Этого самого Товара несказанно поразило наше появление, и особенное его недоверие вызвал Сикотепек, который, хоть и облачился во всякое тряпье, вовсе не был похож не слугу, что было нетрудно заметить наметанному глазу, а этот помощник дона Андреса был человеком весьма опытным. Однако письмо от Кортеса, которое было ему передано, рассеяло все (или почти все) его подозрения, и он поспешил посадить нас на «Санта Элену», одну из каравелл, вместимостью в сто пятьдесят тонн, капитаном которой был некий Гарсиа Трильо. Он любезно принял нас на судне и устроил меня со всеми удобствами, но Сикотепека оставил на палубе, хотя мы пришли к нему по рекомендации Товара, человека, который пользовался в этом порту немалым влиянием.

— Простите великодушно, — рассыпался он в извинениях, — но ваша милость прибыли слишком поздно, так что почти все места уже оказались заняты.

Несмотря ни на что, моя каюта оказалось одним из лучших мест на корабле, а позже я узнал, что капитан попросил другого пассажира уступить ее мне. Сикотепек же вовсе не возражал против пребывания на палубе, и не только потому, что уже начал осваиваться с ролью слуги, но и потому, что не знал обычаев, существующих на корабле. Кроме того, для страдающих морской болезнью всегда лучше побольше бывать на воздухе.

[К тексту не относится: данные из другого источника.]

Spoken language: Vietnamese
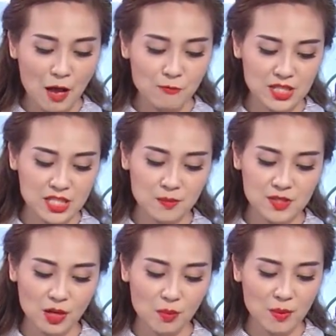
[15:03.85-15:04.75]
và chiếm
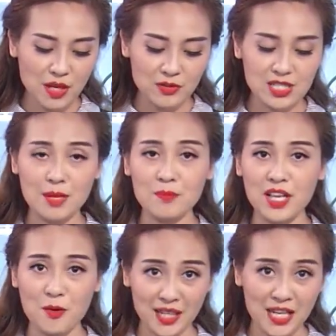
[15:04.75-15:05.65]
67%
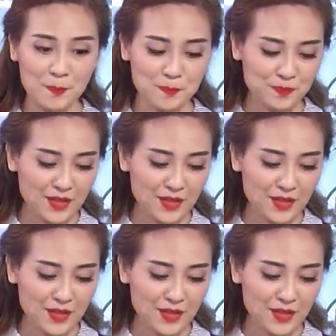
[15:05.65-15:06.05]
kế hoạch năm.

Согласно бумагам, выданным мне доном Эрнаном, я был не кто иной, как португалец Родриго де Морантеш (именно это имя выбрал для меня Кортес). Я должен был представиться португальским торговцем; дом у меня был на Азорских островах, а семья — в Испании. Три года назад я спасся при кораблекрушении благодаря братьям-доминиканцам с острова Эспаньола. Индеец, сопровождавший меня, был мне подарен миссионерами для услужения, так как все мое имущество пропало во время бедствия. Все это подтверждали письма брата Ольмедо, в которых он молился за меня Всевышнему и выражал надежду, что я наконец благополучно доберусь домой, на остров Терсейра, где найду отдохновение от беспрестанных невзгод, преследовавших меня на протяжении последних трех лет и сильно подорвавших мое здоровье.

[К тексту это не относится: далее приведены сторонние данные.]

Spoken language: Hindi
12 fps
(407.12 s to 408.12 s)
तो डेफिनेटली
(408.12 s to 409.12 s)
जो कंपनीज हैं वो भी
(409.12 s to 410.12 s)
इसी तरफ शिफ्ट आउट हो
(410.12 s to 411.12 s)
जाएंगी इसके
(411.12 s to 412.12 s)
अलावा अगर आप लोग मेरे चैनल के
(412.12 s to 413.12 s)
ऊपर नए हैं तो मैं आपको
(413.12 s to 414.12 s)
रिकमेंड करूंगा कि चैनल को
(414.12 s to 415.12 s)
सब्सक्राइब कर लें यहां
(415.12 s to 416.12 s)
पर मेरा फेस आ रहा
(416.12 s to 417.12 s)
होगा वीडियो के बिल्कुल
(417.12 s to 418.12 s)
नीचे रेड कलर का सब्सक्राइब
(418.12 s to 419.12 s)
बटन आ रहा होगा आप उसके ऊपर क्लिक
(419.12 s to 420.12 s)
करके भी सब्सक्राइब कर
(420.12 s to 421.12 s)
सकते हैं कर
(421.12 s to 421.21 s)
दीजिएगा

Для того чтобы никто на корабле не сомневался в подлинности этой истории, я путешествовал с одним маленьким сундучком, а остальной скарб по просьбе Кортеса Товар разместил на другом корабле, и его должны были по прибытии на Терсейру передать Себастьяну Домингушу. Этому португальскому чиновнику надлежало вручить мне его под видом моего имущества, которое якобы ожидало прибытия хозяина все эти три года, а затем он же позаботится о моей отправке в Лиссабон и снабдит документами, удостоверяющими, что я действительно житель Терсейры: с ними я мог отправиться в Португалию, а затем во Францию.